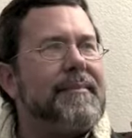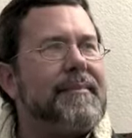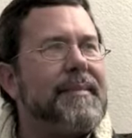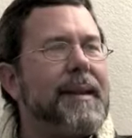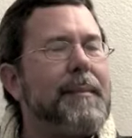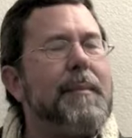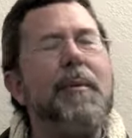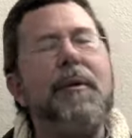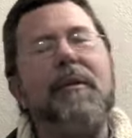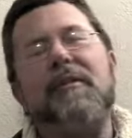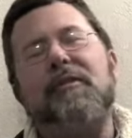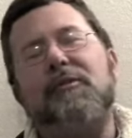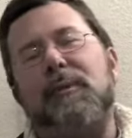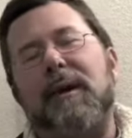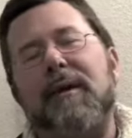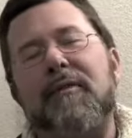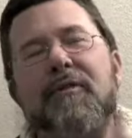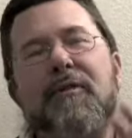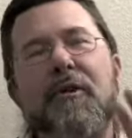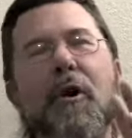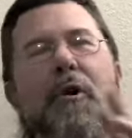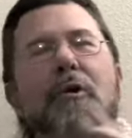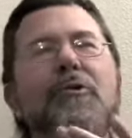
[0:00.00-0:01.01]
let me put it this way
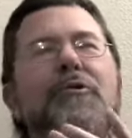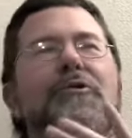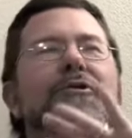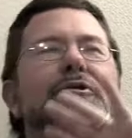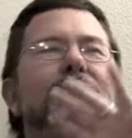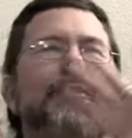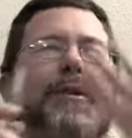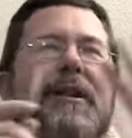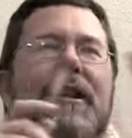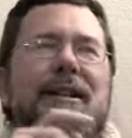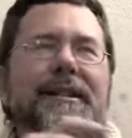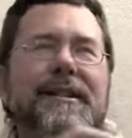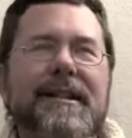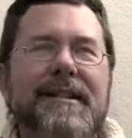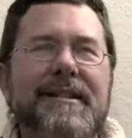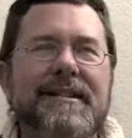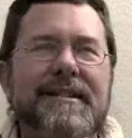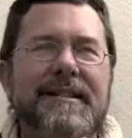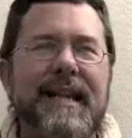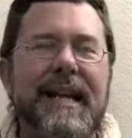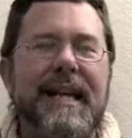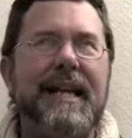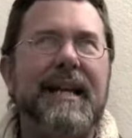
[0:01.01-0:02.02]
those
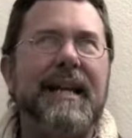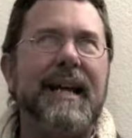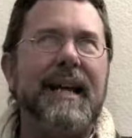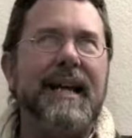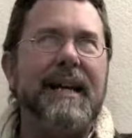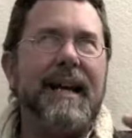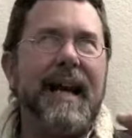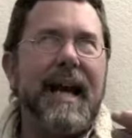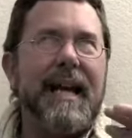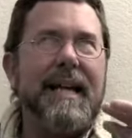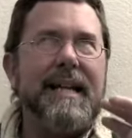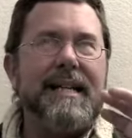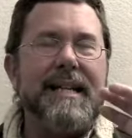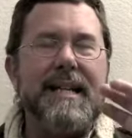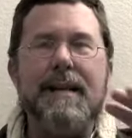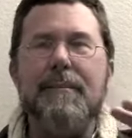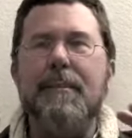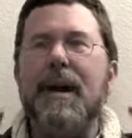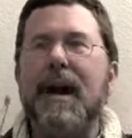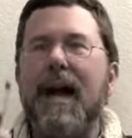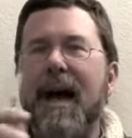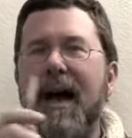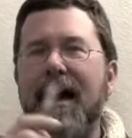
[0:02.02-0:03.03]
religions tend to get kind of
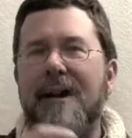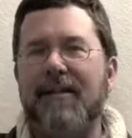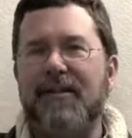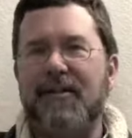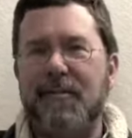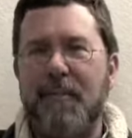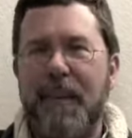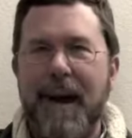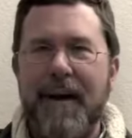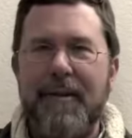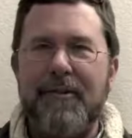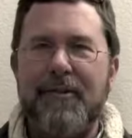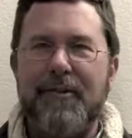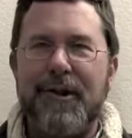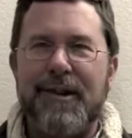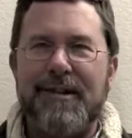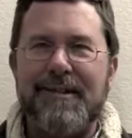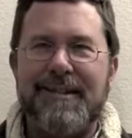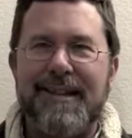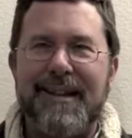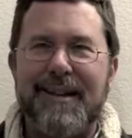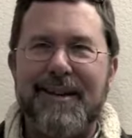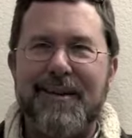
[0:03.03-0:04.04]
demonized by the
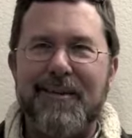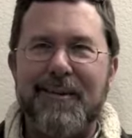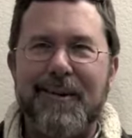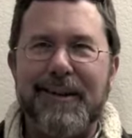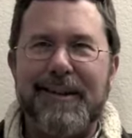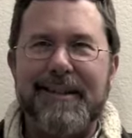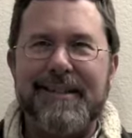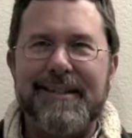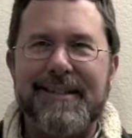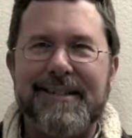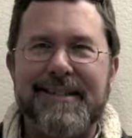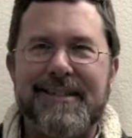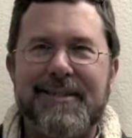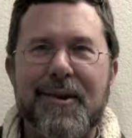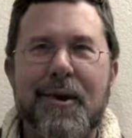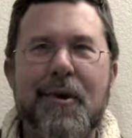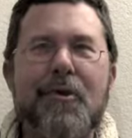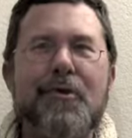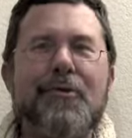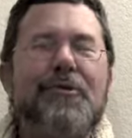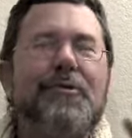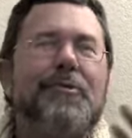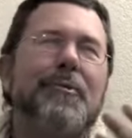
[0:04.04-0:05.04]
transcendent religions
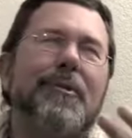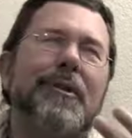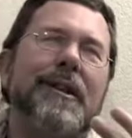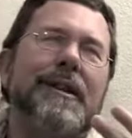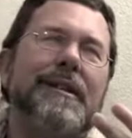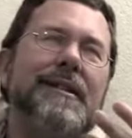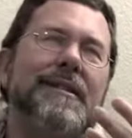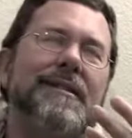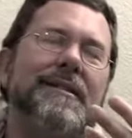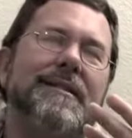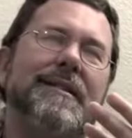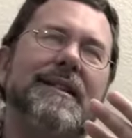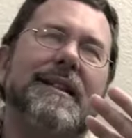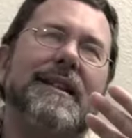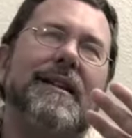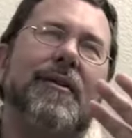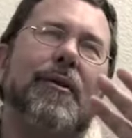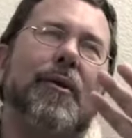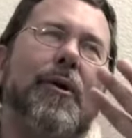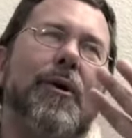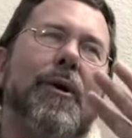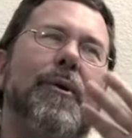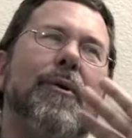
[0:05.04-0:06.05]
those religions
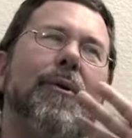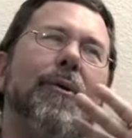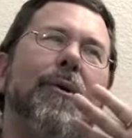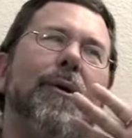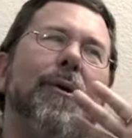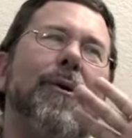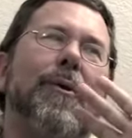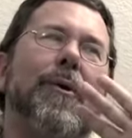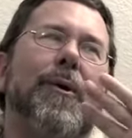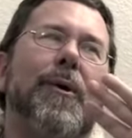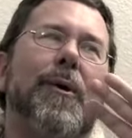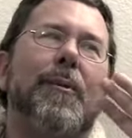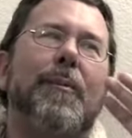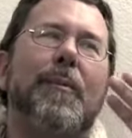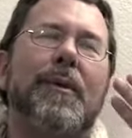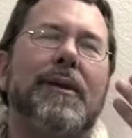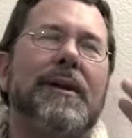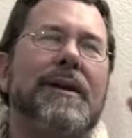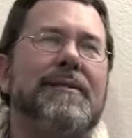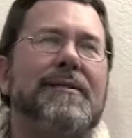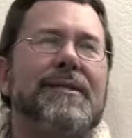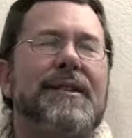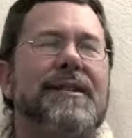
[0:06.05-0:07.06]
or, or or
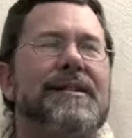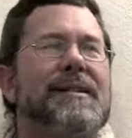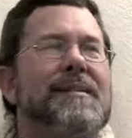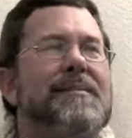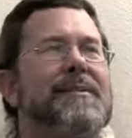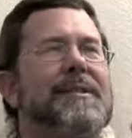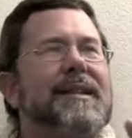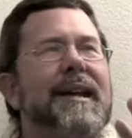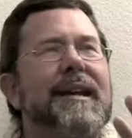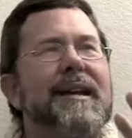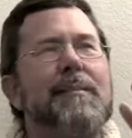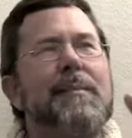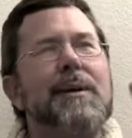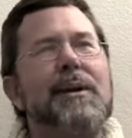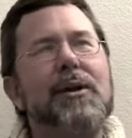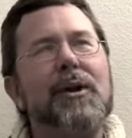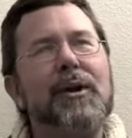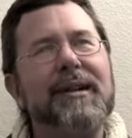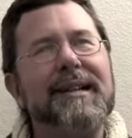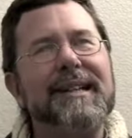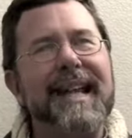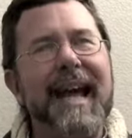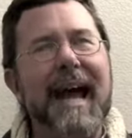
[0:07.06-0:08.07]
belief systems tend to be
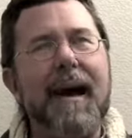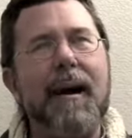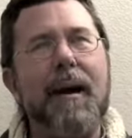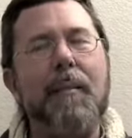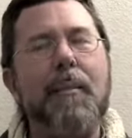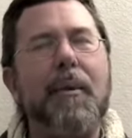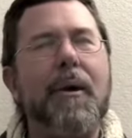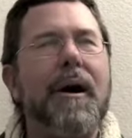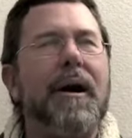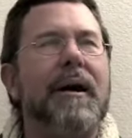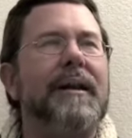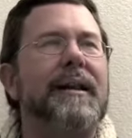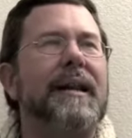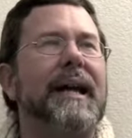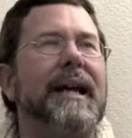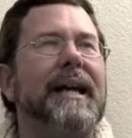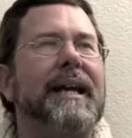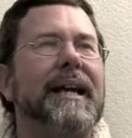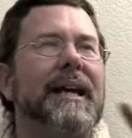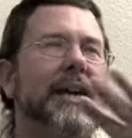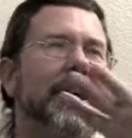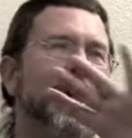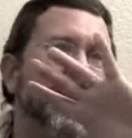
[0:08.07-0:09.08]
looked down upon
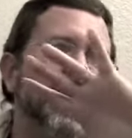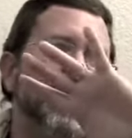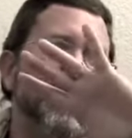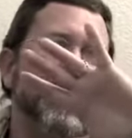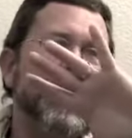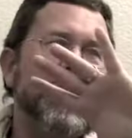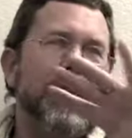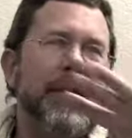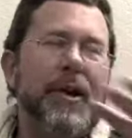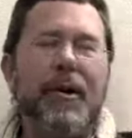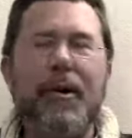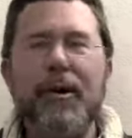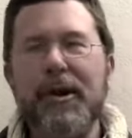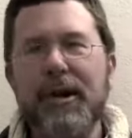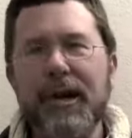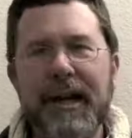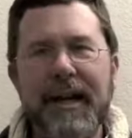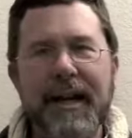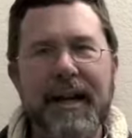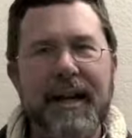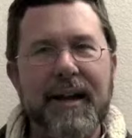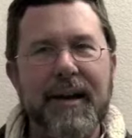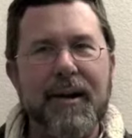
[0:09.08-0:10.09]
like no you're
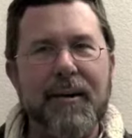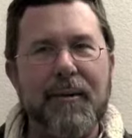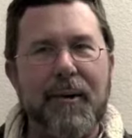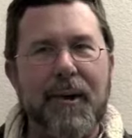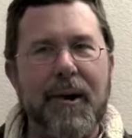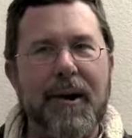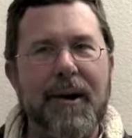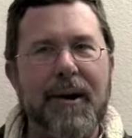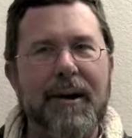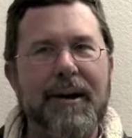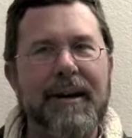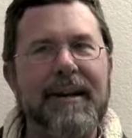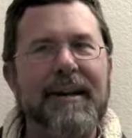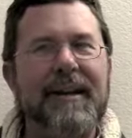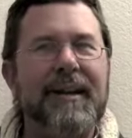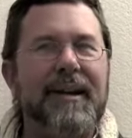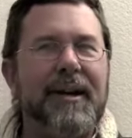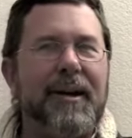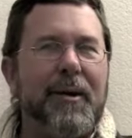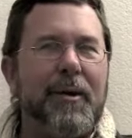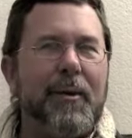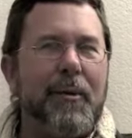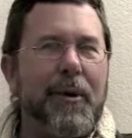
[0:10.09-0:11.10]
getting it all wrong
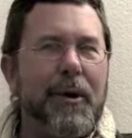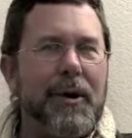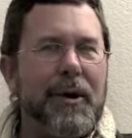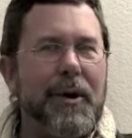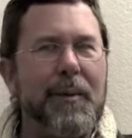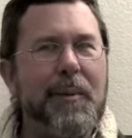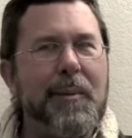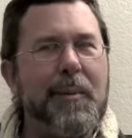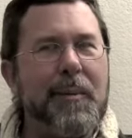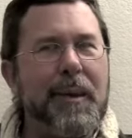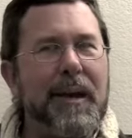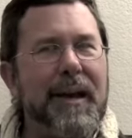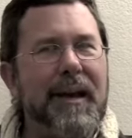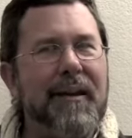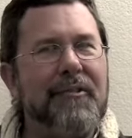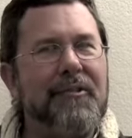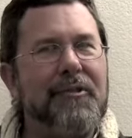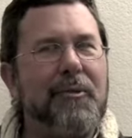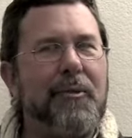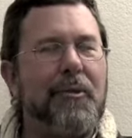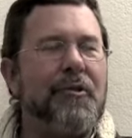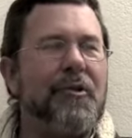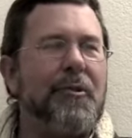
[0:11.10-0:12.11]
we're human
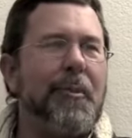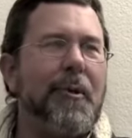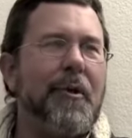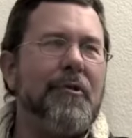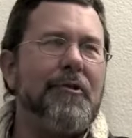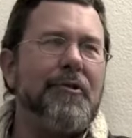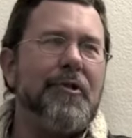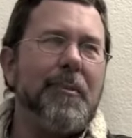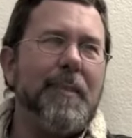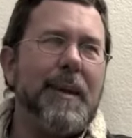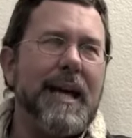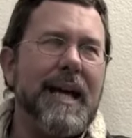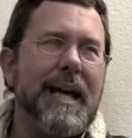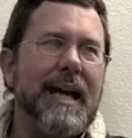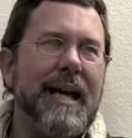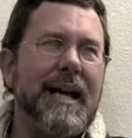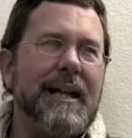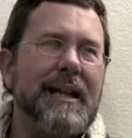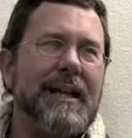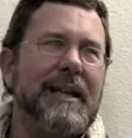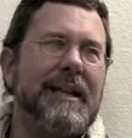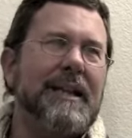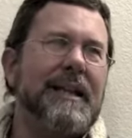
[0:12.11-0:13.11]
beings we're supposed to be
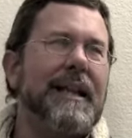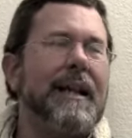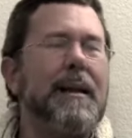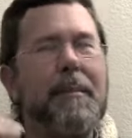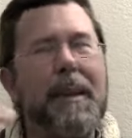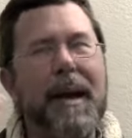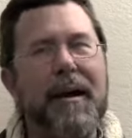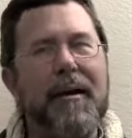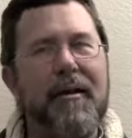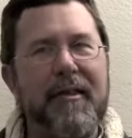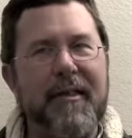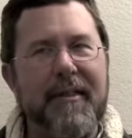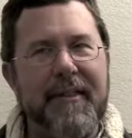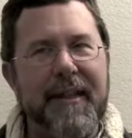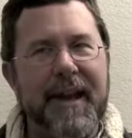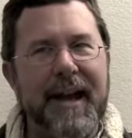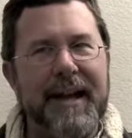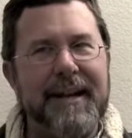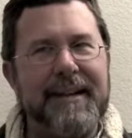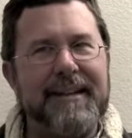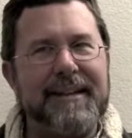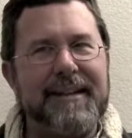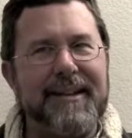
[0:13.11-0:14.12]
a little better than
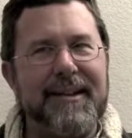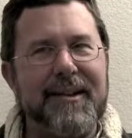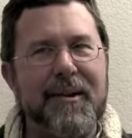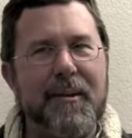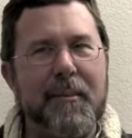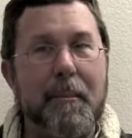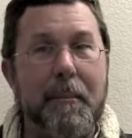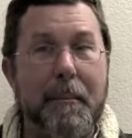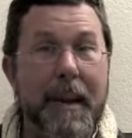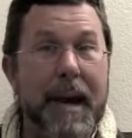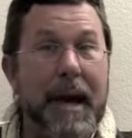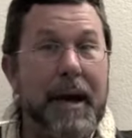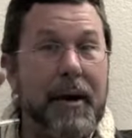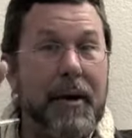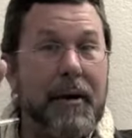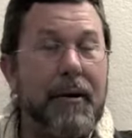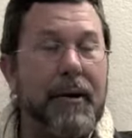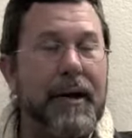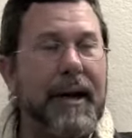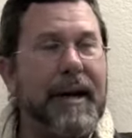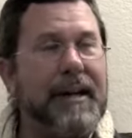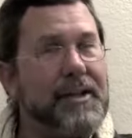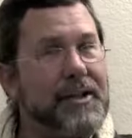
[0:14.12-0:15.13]
that you know better
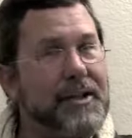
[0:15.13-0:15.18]
okay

----

**Description of the task**:
Starting at the line that holds "[0:08.07-0:09.08]", copy each line exactly through the end of the material above, keeping both ends and dropping the pictures.

**Worked solution**:
[0:08.07-0:09.08]
looked down upon
[0:09.08-0:10.09]
like no you're
[0:10.09-0:11.10]
getting it all wrong
[0:11.10-0:12.11]
we're human
[0:12.11-0:13.11]
beings we're supposed to be
[0:13.11-0:14.12]
a little better than
[0:14.12-0:15.13]
that you know better
[0:15.13-0:15.18]
okay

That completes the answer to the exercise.